Expulsions d'Algériens : Laurent Nuñez confirme la reprise et veut accélérer
Expulsions d'Algériens : Laurent Nuñez confirme la reprise et veut accélérer

Ça redémarre, et cette fois c’est assumé. Jeudi 7 mai, le ministre de l’Intérieur, Laurent Nuñez a confirmé la reprise des expulsions d’Algériens en situation irrégulière depuis la France, après des mois de blocage sur fond de froid diplomatique entre Paris et Alger. Le chiffre est posé sur la table: plus de 140 reconduites depuis le début de l’année.

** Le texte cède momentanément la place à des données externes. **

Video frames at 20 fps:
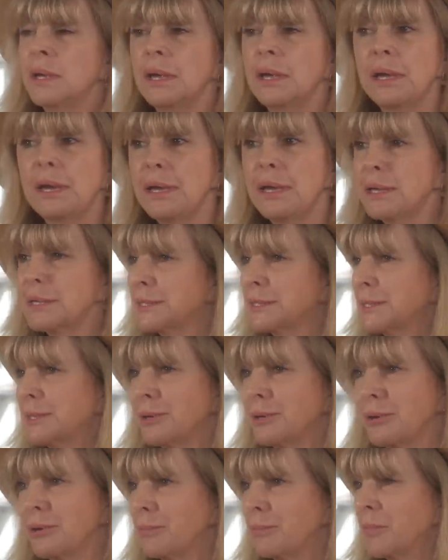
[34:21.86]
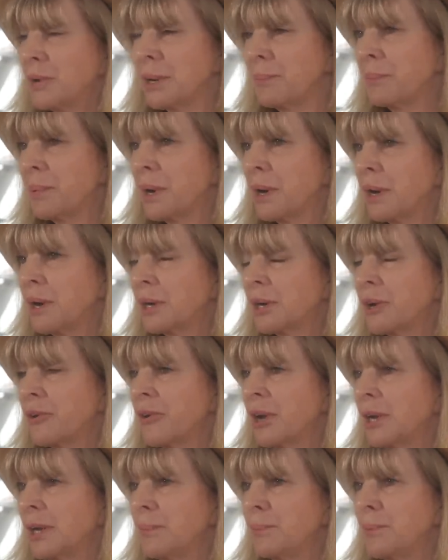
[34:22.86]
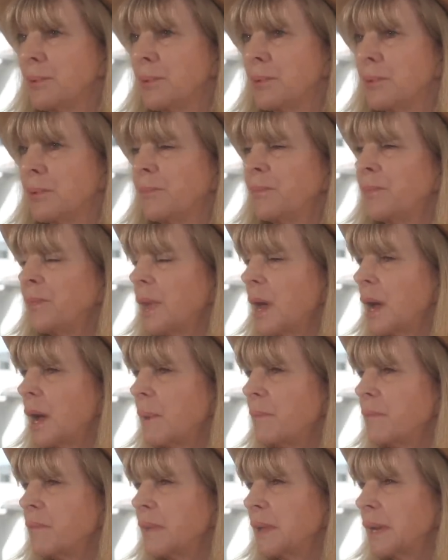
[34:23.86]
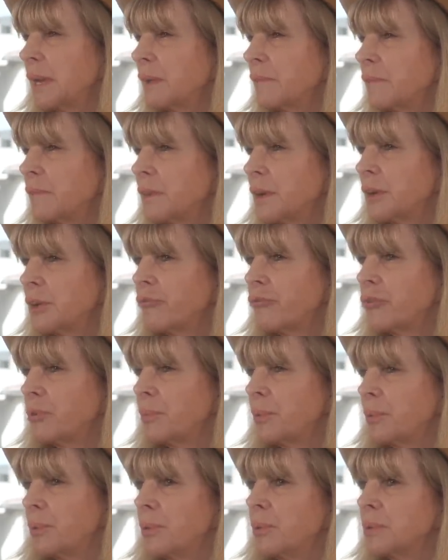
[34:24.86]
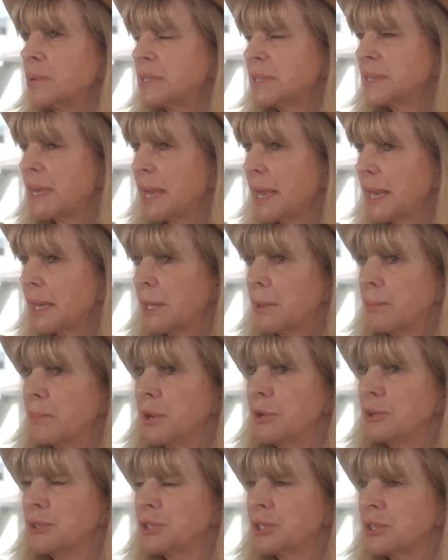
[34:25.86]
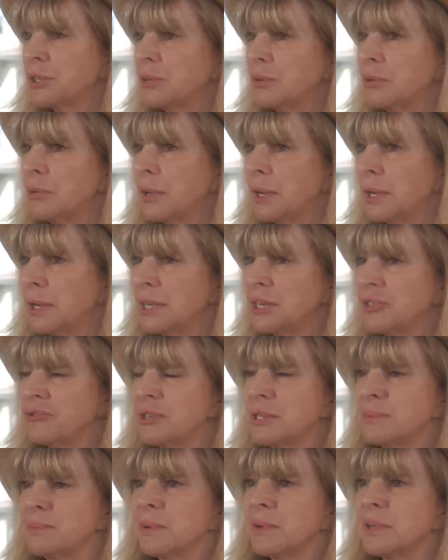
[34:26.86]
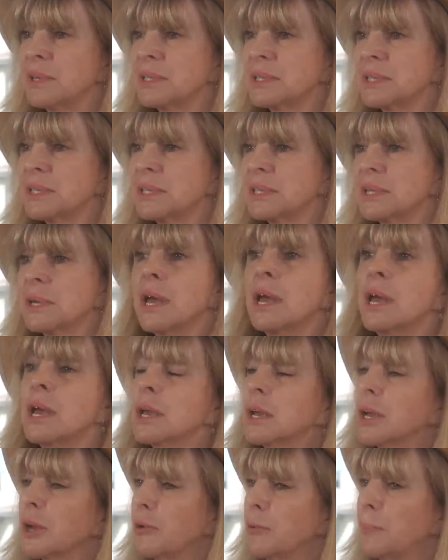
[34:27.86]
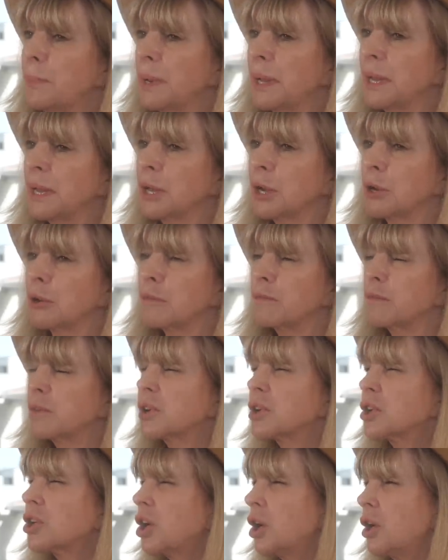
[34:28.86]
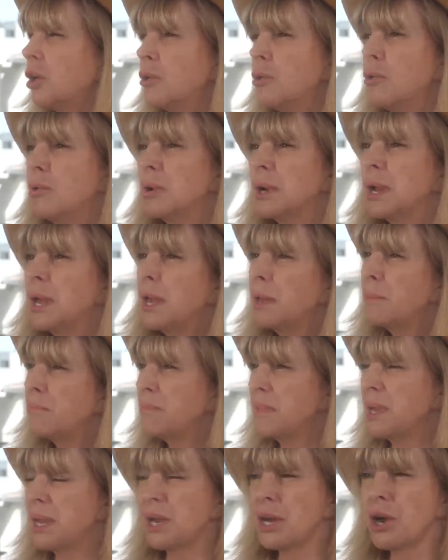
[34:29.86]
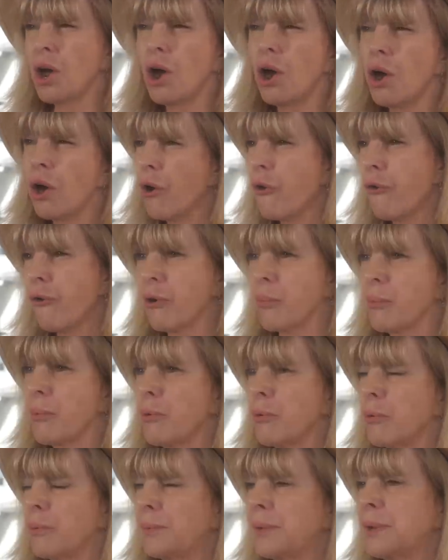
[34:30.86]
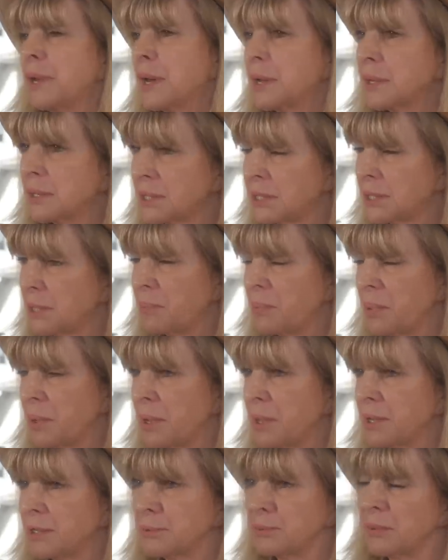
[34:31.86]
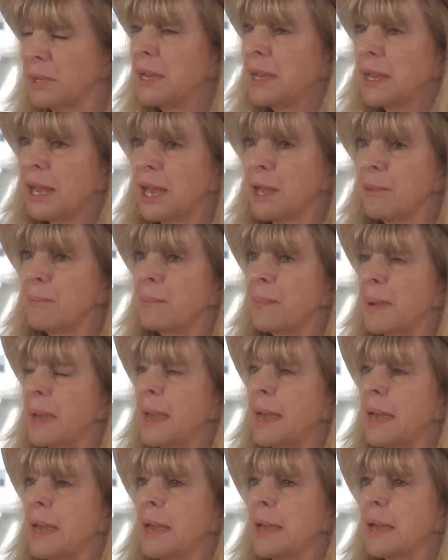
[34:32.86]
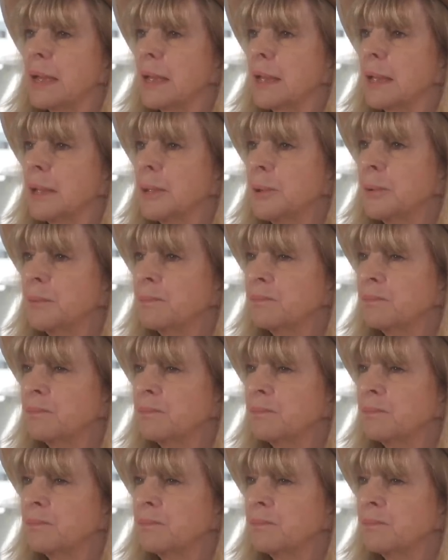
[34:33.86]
he is not my partner anymore. I'm feeling vulnerable, sad, and emotional. And his response is to go and play golf. What a cold, mean, horrible, nasty person. When he came back,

Fin mars, l’association La Cimade disait déjà observer une reprise, mais sans parole officielle du ministère, le sujet restait dans cette zone grise que l’administration affectionne parfois. Nuñez, lui, l’a dit clairement sur CNews-Europe 1, comme pour refermer la parenthèse.

Laissez-passer, rétention, vols groupés: la machine repart

Selon le ministre, le nœud du problème tenait aux laissez-passer consulaires, indispensables pour renvoyer quelqu’un dans son pays d’origine: « aucun » au tout début de l’année, puis une accélération après son déplacement en Algérie à la mi-février, avec 120 laissez-passer obtenus depuis. Le message est limpide, le tempo doit monter encore. Dans les centres de rétention administrative, « un peu plus de 700 » Algériens seraient actuellement retenus pour 2 000 places, ce qui représente 30 à 40% de l’occupation, et le ministère attend aussi des avancées sur l’organisation de « vols groupés » pour expulser plusieurs personnes dans un même avion.

En toile de fond, la relation franco-algérienne reste cabossée depuis l’été 2024, après le désaccord sur le Sahara occidental, et Nuñez mise sur le dialogue là où son prédécesseur Bruno Retailleau était décrit comme plus ferme… signe que la méthode change, sans que l’objectif, lui, ne bouge beaucoup.